WHAT TO DO:
Set down, exactly and only, everything from the line containing "(12.50 s to 13.54 s)" down to the line containing "Lip reading: overall" in the data below; the pictures are not part of the copy.

- - -

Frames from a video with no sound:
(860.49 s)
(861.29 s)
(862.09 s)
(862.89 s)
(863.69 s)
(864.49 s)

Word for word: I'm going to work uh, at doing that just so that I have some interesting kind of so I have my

- - -

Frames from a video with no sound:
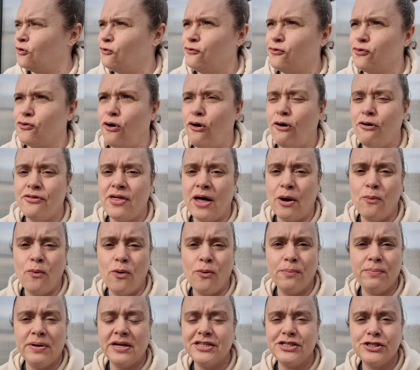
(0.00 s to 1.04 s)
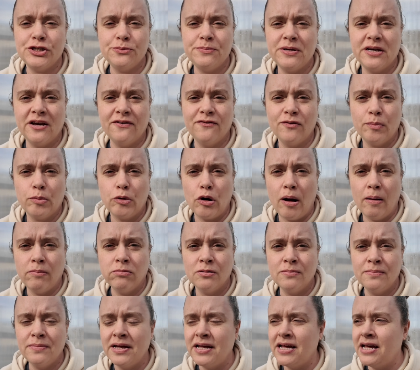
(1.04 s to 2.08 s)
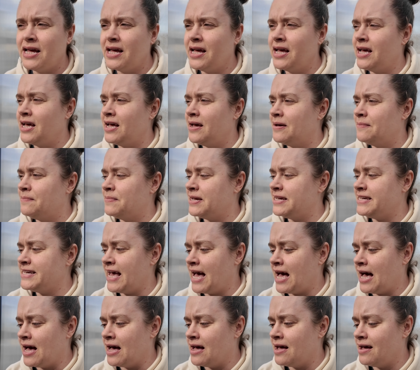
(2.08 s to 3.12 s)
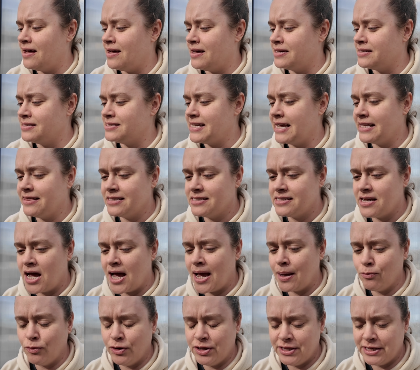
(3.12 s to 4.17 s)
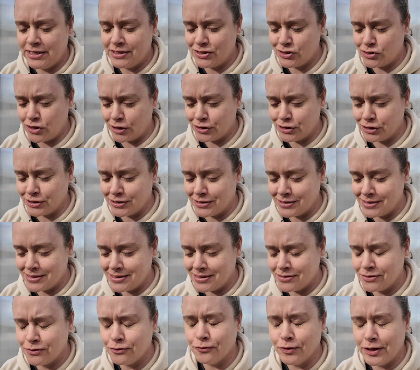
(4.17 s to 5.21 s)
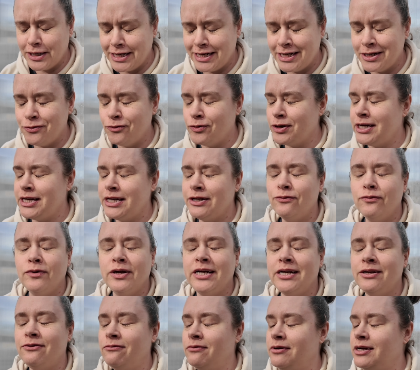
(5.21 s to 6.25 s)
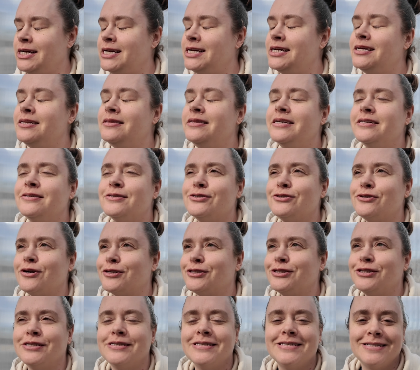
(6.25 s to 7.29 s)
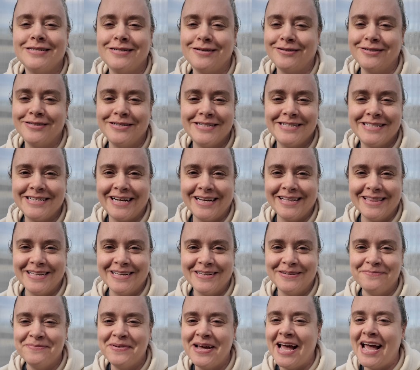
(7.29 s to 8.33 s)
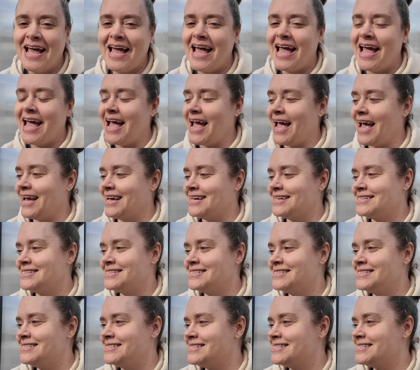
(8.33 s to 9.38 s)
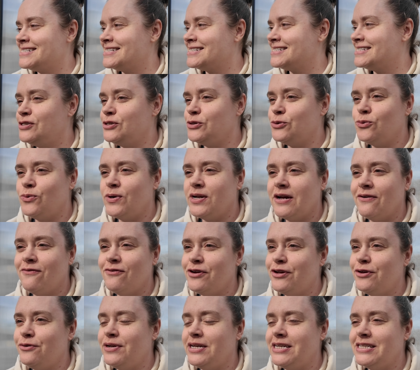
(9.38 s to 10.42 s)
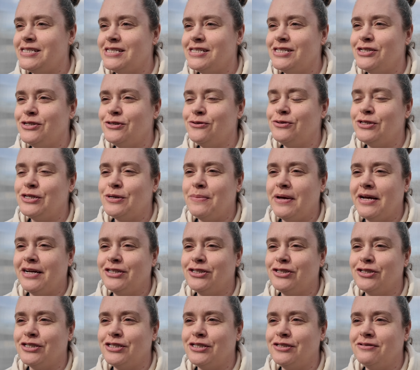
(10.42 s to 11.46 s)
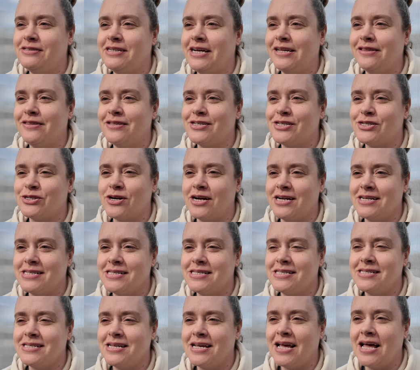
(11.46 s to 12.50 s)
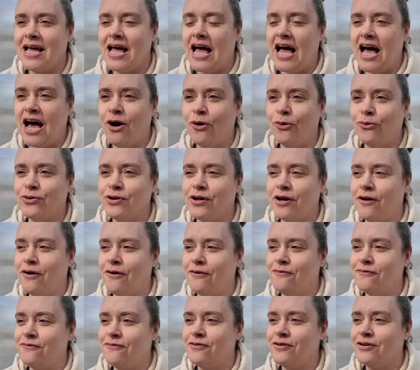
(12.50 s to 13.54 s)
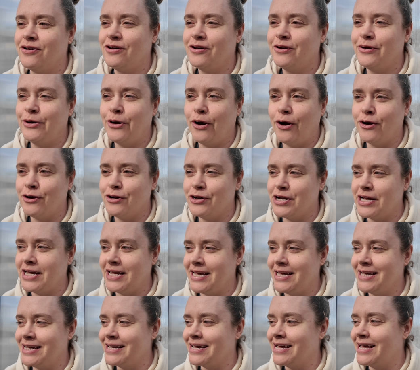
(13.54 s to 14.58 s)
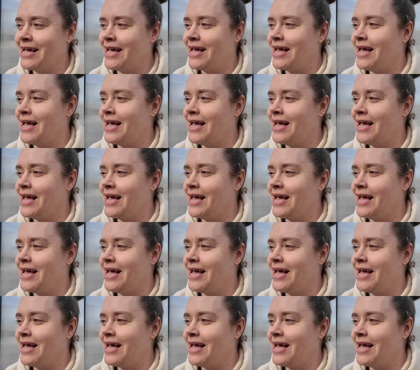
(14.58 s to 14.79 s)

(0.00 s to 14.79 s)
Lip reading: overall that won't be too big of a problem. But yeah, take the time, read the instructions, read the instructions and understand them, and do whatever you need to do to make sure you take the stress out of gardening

- - -

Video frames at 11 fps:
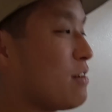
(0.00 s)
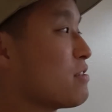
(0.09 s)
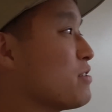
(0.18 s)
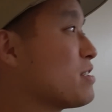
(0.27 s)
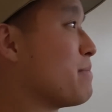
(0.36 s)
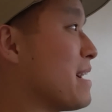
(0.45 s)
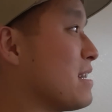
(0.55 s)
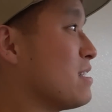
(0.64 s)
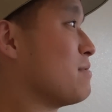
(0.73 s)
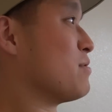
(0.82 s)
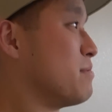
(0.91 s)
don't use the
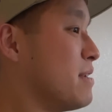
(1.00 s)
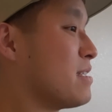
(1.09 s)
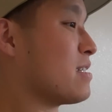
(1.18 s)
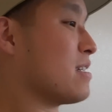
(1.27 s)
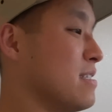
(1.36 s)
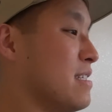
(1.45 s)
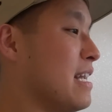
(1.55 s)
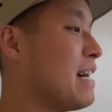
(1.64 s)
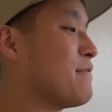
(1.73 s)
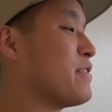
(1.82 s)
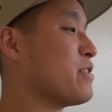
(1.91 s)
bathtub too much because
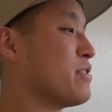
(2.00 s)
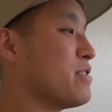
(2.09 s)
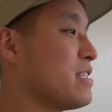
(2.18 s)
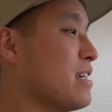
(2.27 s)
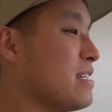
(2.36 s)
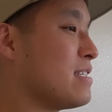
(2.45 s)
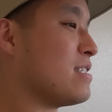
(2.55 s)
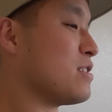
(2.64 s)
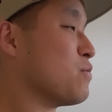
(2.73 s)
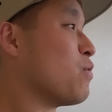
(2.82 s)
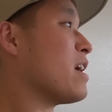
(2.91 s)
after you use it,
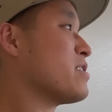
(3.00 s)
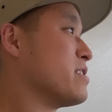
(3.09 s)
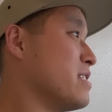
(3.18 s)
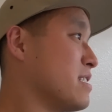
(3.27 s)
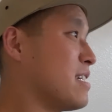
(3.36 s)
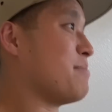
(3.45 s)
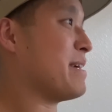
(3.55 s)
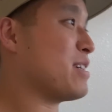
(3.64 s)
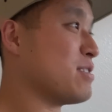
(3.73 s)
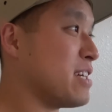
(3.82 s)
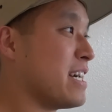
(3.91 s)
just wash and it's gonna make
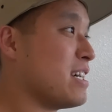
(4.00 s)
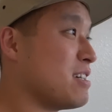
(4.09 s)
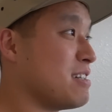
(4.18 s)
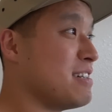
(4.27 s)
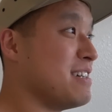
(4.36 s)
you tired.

- - -

EXERCISE RESULT:
(12.50 s to 13.54 s)
(13.54 s to 14.58 s)
(14.58 s to 14.79 s)

(0.00 s to 14.79 s)
Lip reading: overall that won't be too big of a problem. But yeah, take the time, read the instructions, read the instructions and understand them, and do whatever you need to do to make sure you take the stress out of gardening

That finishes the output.